The tunnels would allow China to launch a nuclear counter-attack if it was hit by a nuclear strike. “It’s almost mind-boggling,” said Mark Schneider, senior analyst at the National Institute for Public Policy.
“It has enormous implications in terms of their view toward nuclear warfare, survivability of their systems and their leadership in the event of war.”
Richard Fisher of the International Assessment and Strategy Center said the tunnel complex could allow the Chinese army to conceal its weapons.
“Do we really know how many missiles the Chinese have today?” he asked.
No, by Gumby, we don’t. And we need us a dern head-count, of them nukes.

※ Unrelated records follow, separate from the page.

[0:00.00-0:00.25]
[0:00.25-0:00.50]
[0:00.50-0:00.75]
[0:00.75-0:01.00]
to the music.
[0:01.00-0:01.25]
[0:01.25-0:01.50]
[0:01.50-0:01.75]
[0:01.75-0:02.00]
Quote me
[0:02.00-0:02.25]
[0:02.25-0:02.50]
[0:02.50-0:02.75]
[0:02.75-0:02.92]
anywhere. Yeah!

Just how many of them are there down there? And where are they? And are they maybe . . . breeding? Like giant metallic rats? What in the sam hill do they think they’re doing with all those giant-rat-breeding nukes, those Chinese? Down there underground, like a bunch of chopsticks-wielding moles?
I think we are supposed to be Afraid.
If I were cynical—am I cynical?—I would suggest that Americans are perhaps being conditioned to accept that it is Just Not Possible to pull the defense-department “trigger,” when once the Kabuki Commission announces Failure.

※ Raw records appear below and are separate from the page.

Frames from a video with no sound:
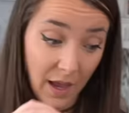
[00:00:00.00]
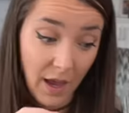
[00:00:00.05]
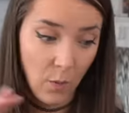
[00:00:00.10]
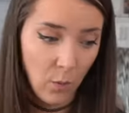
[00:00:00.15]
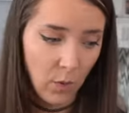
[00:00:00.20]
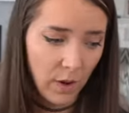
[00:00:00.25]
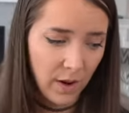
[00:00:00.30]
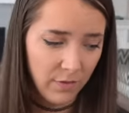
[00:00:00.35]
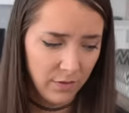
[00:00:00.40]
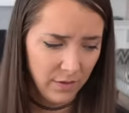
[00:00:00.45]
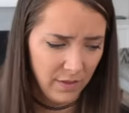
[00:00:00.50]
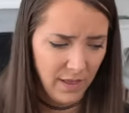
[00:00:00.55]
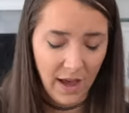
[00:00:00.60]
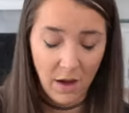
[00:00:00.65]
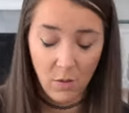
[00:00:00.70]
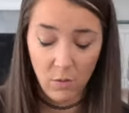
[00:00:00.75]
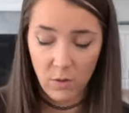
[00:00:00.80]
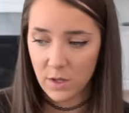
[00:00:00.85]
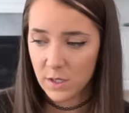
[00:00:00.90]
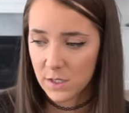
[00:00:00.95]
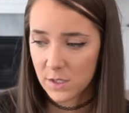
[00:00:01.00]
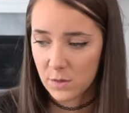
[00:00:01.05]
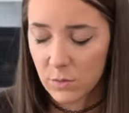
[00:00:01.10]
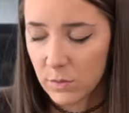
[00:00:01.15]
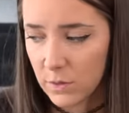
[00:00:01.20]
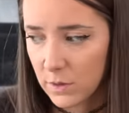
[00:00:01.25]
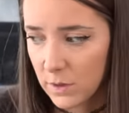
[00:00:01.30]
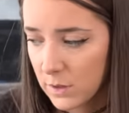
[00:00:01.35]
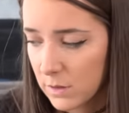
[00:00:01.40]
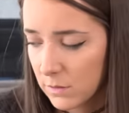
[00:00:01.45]
Whatever that was,
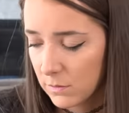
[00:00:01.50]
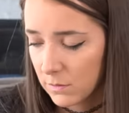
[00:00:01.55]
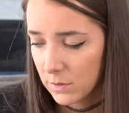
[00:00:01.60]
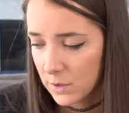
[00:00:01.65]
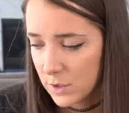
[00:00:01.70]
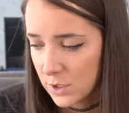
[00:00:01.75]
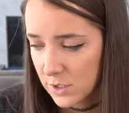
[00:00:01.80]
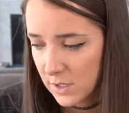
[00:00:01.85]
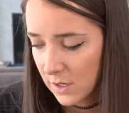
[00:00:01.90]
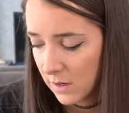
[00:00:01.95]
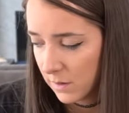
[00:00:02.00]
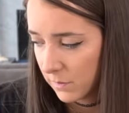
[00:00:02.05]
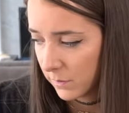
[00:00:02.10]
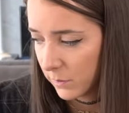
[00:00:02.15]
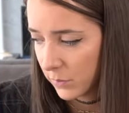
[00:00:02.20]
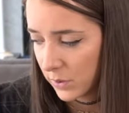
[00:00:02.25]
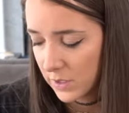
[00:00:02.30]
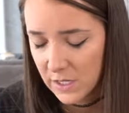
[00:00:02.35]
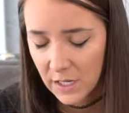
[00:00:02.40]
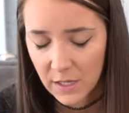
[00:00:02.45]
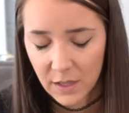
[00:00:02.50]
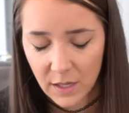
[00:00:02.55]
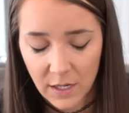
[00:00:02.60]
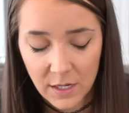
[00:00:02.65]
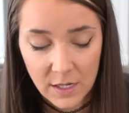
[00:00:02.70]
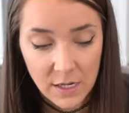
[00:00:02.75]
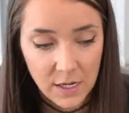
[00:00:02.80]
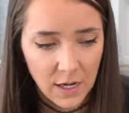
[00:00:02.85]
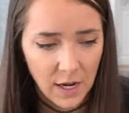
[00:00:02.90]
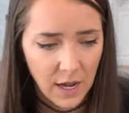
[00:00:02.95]
we're, we're just gonna pretend like
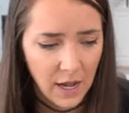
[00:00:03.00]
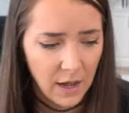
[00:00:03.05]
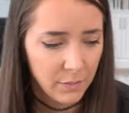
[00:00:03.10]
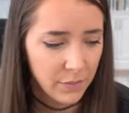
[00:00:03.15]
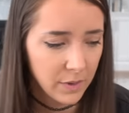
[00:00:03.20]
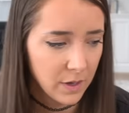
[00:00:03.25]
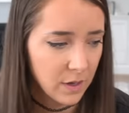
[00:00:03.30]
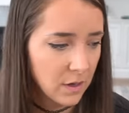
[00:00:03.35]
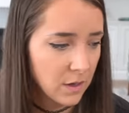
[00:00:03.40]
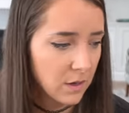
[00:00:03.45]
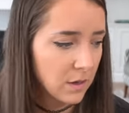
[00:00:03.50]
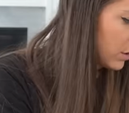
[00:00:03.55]
it didn't happen.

You see, back there in the summer, GOoPers in Congress went stone mad, completely lost whatever marbles they might once have possessed, and announced that they didn’t give a damn if the US defaulted on its debt.
The Obama administration, and various other assorted Sane People, eventually negotiated a deal with the GOoPer nihilists whereby the latter would grudgingly agree to permit the US not to go into default, in exchange for a passel of spending cuts, and the formation of a Congressional “supercommittee” that would confer Wisdom as to how the US could further whittle down its deficit. To encourage the mandarins of this supercommittee to do the right thing, it was written into the deal that if the Chosen Ones did not come down from the mountain united on some meritorious proposal, “triggers” would “automatically” be fired that would, among other things, require that some $600 billion be excised from the defense budget.

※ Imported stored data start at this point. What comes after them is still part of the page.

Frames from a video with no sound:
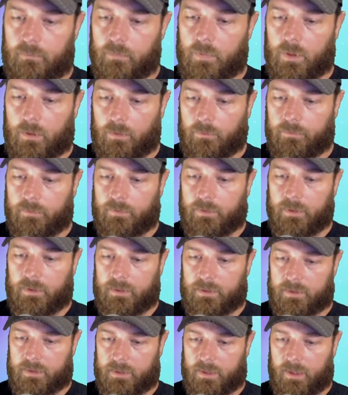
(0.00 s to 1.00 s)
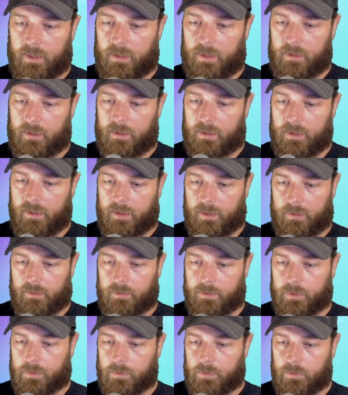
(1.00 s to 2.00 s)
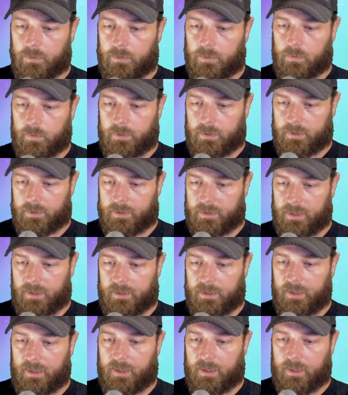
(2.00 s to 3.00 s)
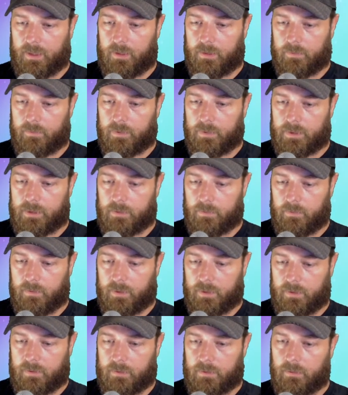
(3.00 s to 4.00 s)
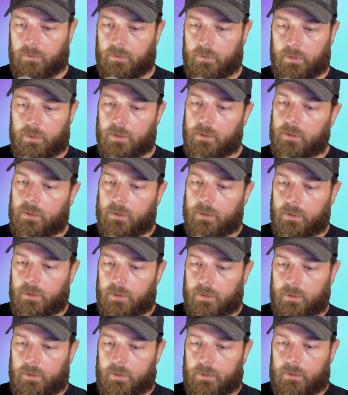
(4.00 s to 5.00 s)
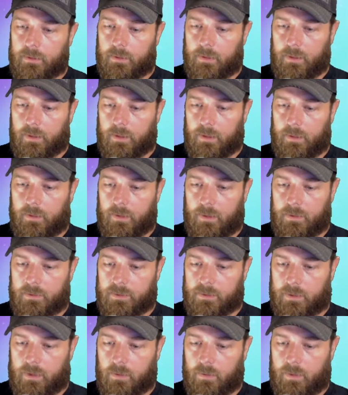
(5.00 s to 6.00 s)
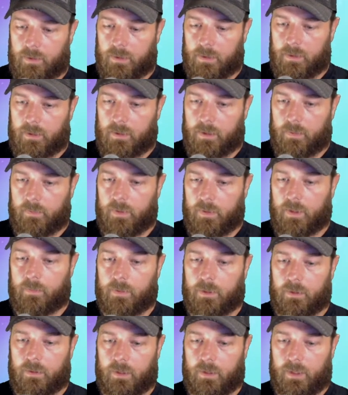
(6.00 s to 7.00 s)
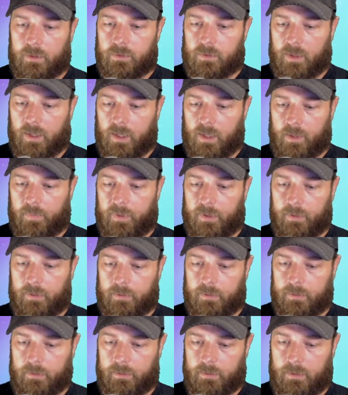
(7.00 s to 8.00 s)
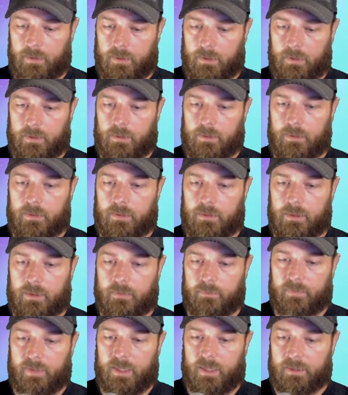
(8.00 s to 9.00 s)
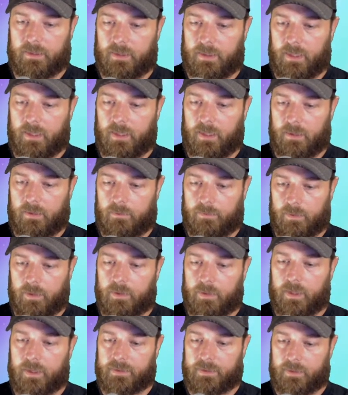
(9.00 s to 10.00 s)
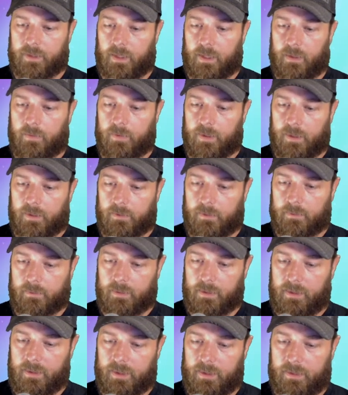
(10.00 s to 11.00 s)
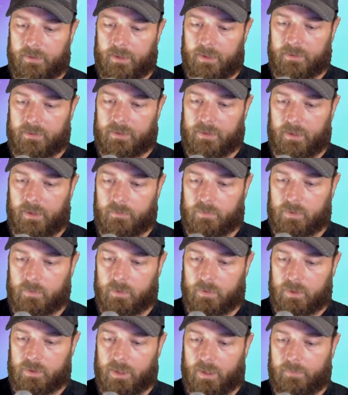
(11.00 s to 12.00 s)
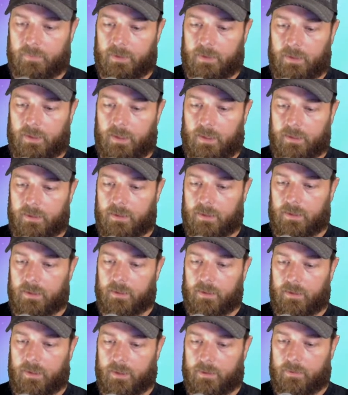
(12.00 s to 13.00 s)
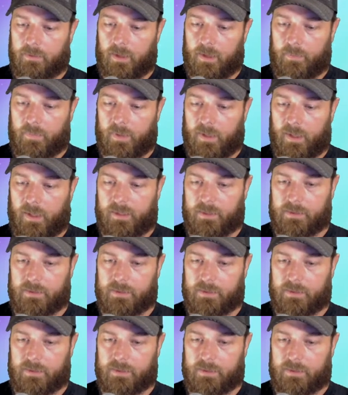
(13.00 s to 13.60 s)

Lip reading: Hopefully Saha and Nakul will take that out, which he will. And there's the coconut army. I'm going to go ahead and drop the Jamvanta down over. Okay, so there it went. He did it that time. So I'm going to drop the log, knock all that crap out.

Because crazed nihilstic GOoPers sit among the select of the supercommittee, its failure is a foregone conclusion. These people will no more sanction the sort of tax increases necessary to reduce the deficit than they would the slapping of a child onto the table and setting it afire.
Come Thanksgiving, when the super-dupers are required to release their Wisdom, it will be determined that they couldn’t agree on much of a dern thing. And therefore them “triggers” are just going to have to be fired.
By that time, however, the American people will have been subjected to a parade of horribles that thus far includes: (1) the terrifying Reality that anyone who can’t match his socks may suddenly go wild and decide to bomb an ambassador; (2) the dread menace of African rapers and murderers running amok; and (3) hordes of nogoodnik Chinese making like worms as they transform the earth beneath their feet into a vast, complex, subterranean nuke-warren.
Surely, in such a world, not a single penny can be sacrificed to any so-called “trigger.”
Yea, verily, Arizona Senator John McCain has already manfully announced that he will intervene to Protect The Nation from shambolic car salesman, African walkabouts, and nuke-bearing Chinese weasels.
In the Senate, a leading Republican, John McCain of Arizona, said Thursday that he would champion an effort to prevent any further cuts in military spending, even if the special budget committee fails to find the trillion-dollars-plus in savings required for a deal.
Mr. McCain said that if the so-called super committee failed to reach a deal to reduce the deficit, he would “be among the first on the floor to nullify that provision” calling for sequestration. “It’s something we passed,” he said. “We can reverse it.”
Because, you know, military spending has only “almost doubled since the terrorist attacks of Sept. 11, 2001.” And yet, that’s not enough.